### What is required
Repeat exactly the line that contains "[219.68-220.68s]" and every line after it, down to the last line of the entries below. Do not include pictures.

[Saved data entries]
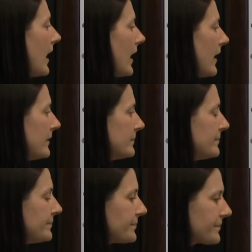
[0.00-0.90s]

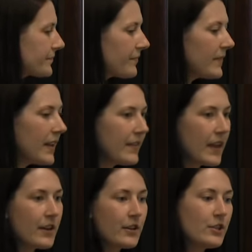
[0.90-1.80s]
Um,
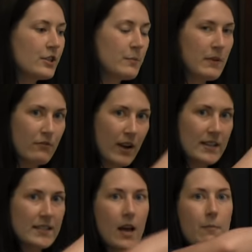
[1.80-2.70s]
they could just be
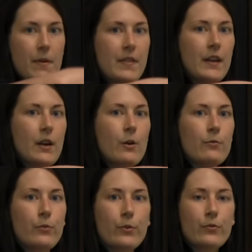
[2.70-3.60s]
raised up and then go
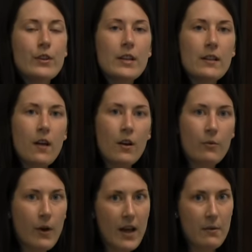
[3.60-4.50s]
for a really
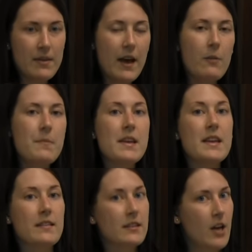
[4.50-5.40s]
long way without
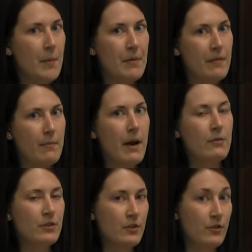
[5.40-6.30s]
being the top of a
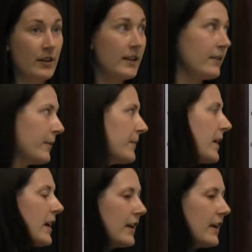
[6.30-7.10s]
mountain or a hill.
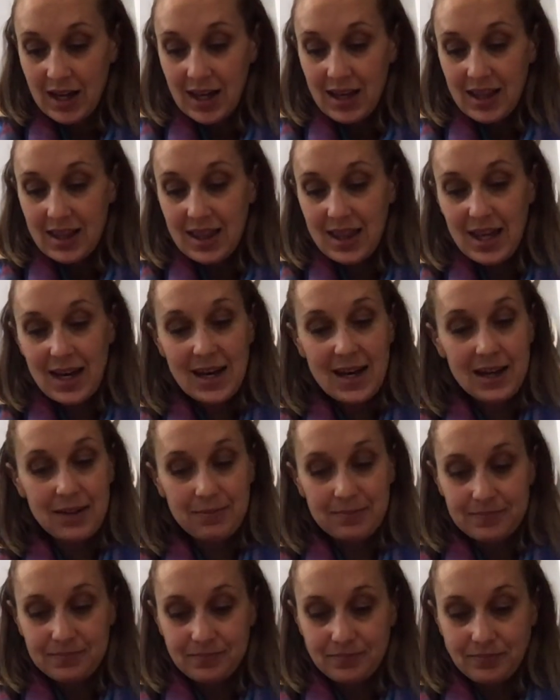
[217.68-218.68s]
Then,
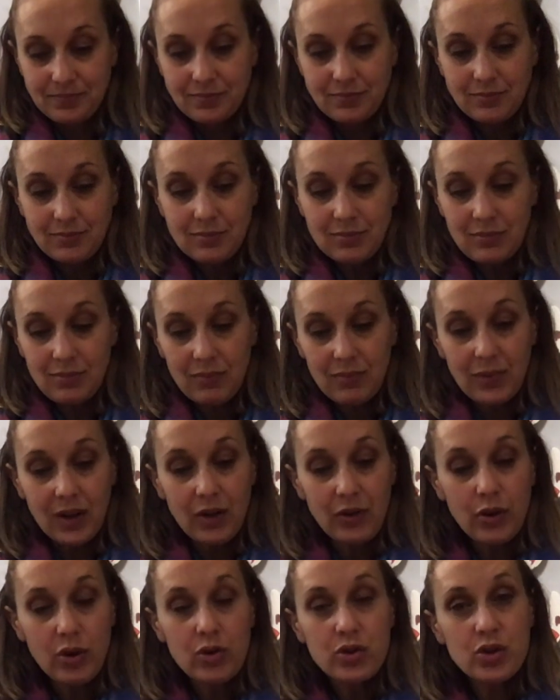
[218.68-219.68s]

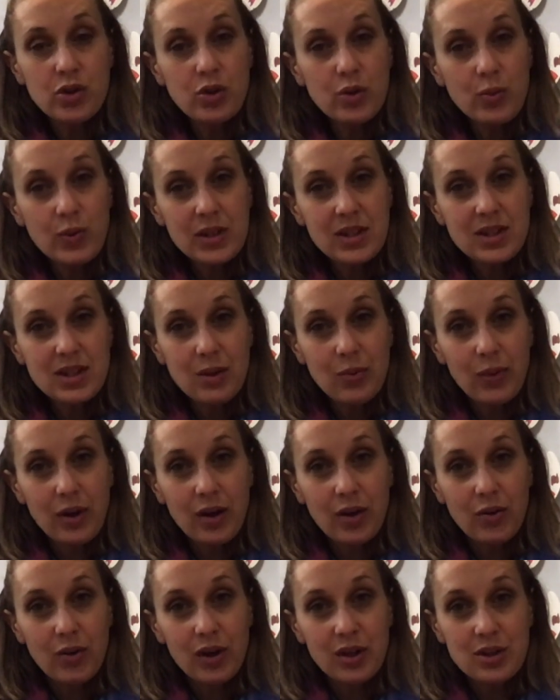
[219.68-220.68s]
those are the ones that we
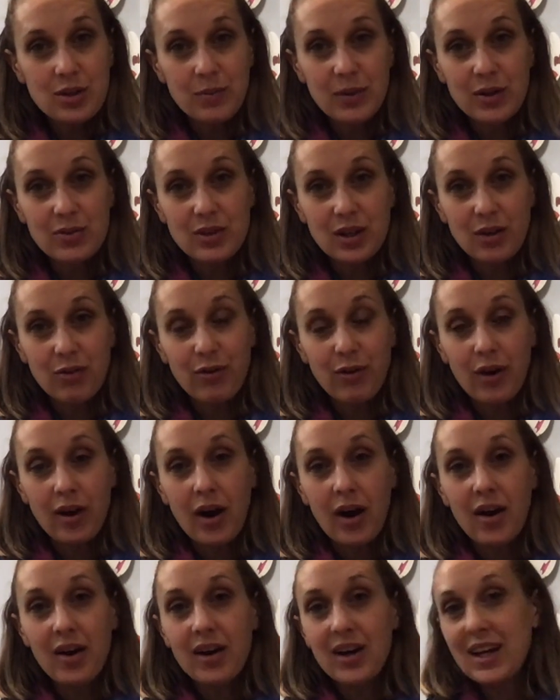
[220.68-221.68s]
are going to be using for
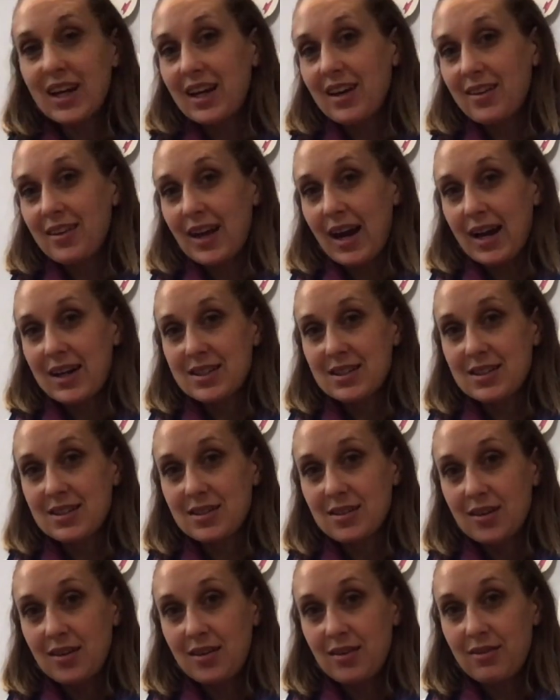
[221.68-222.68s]
our in-class
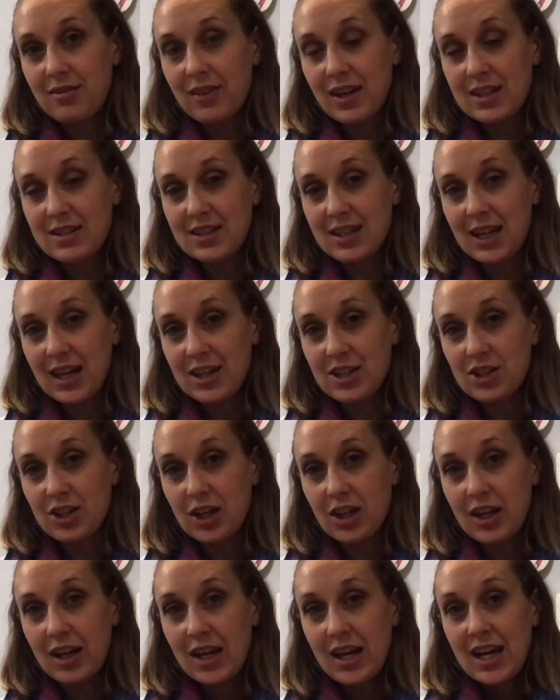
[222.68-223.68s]
investigation.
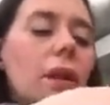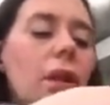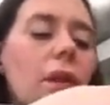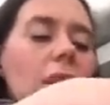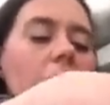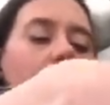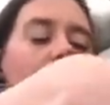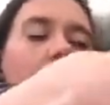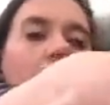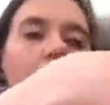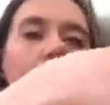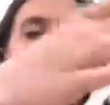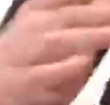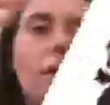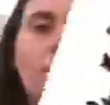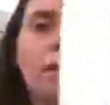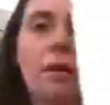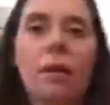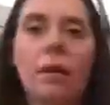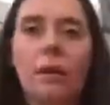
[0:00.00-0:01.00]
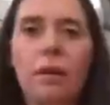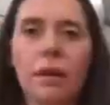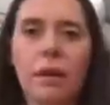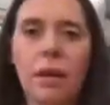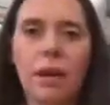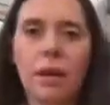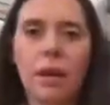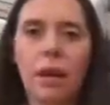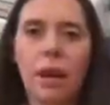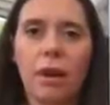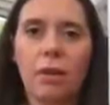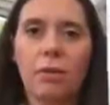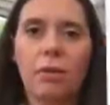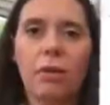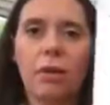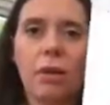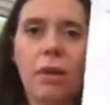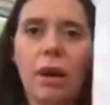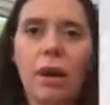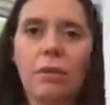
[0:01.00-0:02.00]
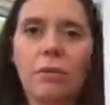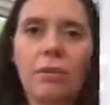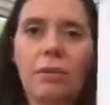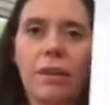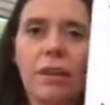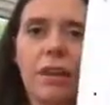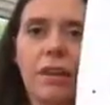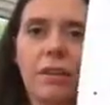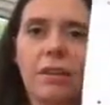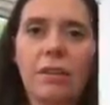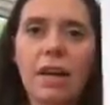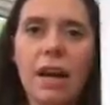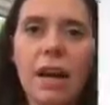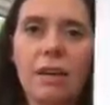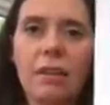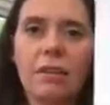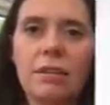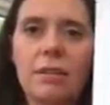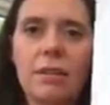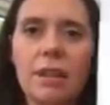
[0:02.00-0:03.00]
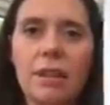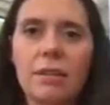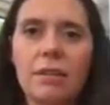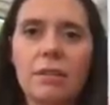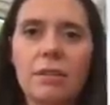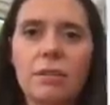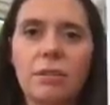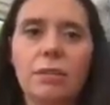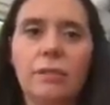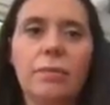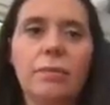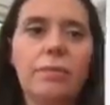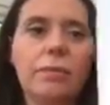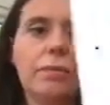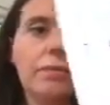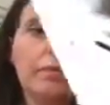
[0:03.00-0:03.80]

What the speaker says: And then, there you go. You have an intact stencil.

### Answer section
[219.68-220.68s]
those are the ones that we
[220.68-221.68s]
are going to be using for
[221.68-222.68s]
our in-class
[222.68-223.68s]
investigation.
[0:00.00-0:01.00]
[0:01.00-0:02.00]
[0:02.00-0:03.00]
[0:03.00-0:03.80]

What the speaker says: And then, there you go. You have an intact stencil.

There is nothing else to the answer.